Lawmakers drafted the legislation in response to revelations that Larry Nassar, a former U.S. gymnastics and Michigan State University doctor, molested more than 160 young gymnasts for years under the pretense of providing medical treatment. He will spend the rest of his life in prison.

Initial complaints about Nassar were met with “deafening silence” by adults who could’ve intervened on behalf of young athletes, lawmakers said.

“How shameful it is, that we have to have this legislation to protect them,” said Rep. Sheila Jackson Lee, Texas Democrat.

The House approved an earlier version of the bill by Rep. Susan Brooks, Indiana Republican, last May. But lawmakers had to iron out differences with a companion effort by Sen. Dianne Feinstein, California Democrat.

Monday’s passage clears the way for another vote of support in the Senate, before the bill heads to President Trump’s desk.

House leaders said as the world celebrates the Olympic Winter Games in South Korea next month, it is important to remember the pain that so many young athletes had to endure.
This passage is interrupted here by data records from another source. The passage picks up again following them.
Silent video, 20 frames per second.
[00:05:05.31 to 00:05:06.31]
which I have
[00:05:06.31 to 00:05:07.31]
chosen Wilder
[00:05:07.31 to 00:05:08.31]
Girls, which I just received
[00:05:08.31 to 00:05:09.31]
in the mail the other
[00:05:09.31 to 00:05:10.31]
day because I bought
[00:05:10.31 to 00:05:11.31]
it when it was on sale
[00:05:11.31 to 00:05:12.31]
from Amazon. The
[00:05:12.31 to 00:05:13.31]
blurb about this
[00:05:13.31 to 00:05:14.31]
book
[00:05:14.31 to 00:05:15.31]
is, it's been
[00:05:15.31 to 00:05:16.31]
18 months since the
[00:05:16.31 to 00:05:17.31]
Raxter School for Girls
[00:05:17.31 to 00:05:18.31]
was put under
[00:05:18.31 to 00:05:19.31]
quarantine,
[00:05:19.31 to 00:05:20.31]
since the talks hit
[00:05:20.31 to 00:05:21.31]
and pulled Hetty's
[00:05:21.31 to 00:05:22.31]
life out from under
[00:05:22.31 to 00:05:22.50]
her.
“These athletes have prepared their entire lives for these games and their performances are the result of countless hours of practice, self-discipline and sacrifice,” Ms. Brooks said. “Tragically, we’ve also learned that many of our young athletes have been subjected to sexual abuse at the hands of those who were supposed to be supporting them reach their Olympics goals.”

Ms. Brooks said the Nassar scandal hit close to home, because USA Gymnastics’ headquarters is located just outside her district in Indianapolis.

An investigation by the Indianapolis Star newspaper exposed the abuse in 2016, kicking off a series of events that culminated with victim-impact statements from more than 150 young women in a Michigan courtroom, including gymnasts who rocketed to stardom with Team USA.

Last week, Judge Rosemarie Aquilina sentenced Nassar, who’d pleaded guilty to multiple counts of sexual misconduct, to up to 175 years in prison.

The fallout from the scandal is only beginning.

Top officials at U.S. gymnastics and Michigan State have resigned, and Michigan Attorney General Bill Schuette said a thorough investigation is needed to figure out “who knew what and when, who took action, who failed to take action.”

Sens. Joni Ernst, Iowa Republican, and Jeanne Shaheen, New Hampshire Democrat, want to establish a select committee to hold the right people accountable for the scandal and make sure it never happens again.

A pair of Michigan lawmakers — Democratic Sen. Gary Peters and Republican Rep. Mike Bishop — have also called for probes into the U.S. Olympic Committee, USA Gymnastics and Michigan State.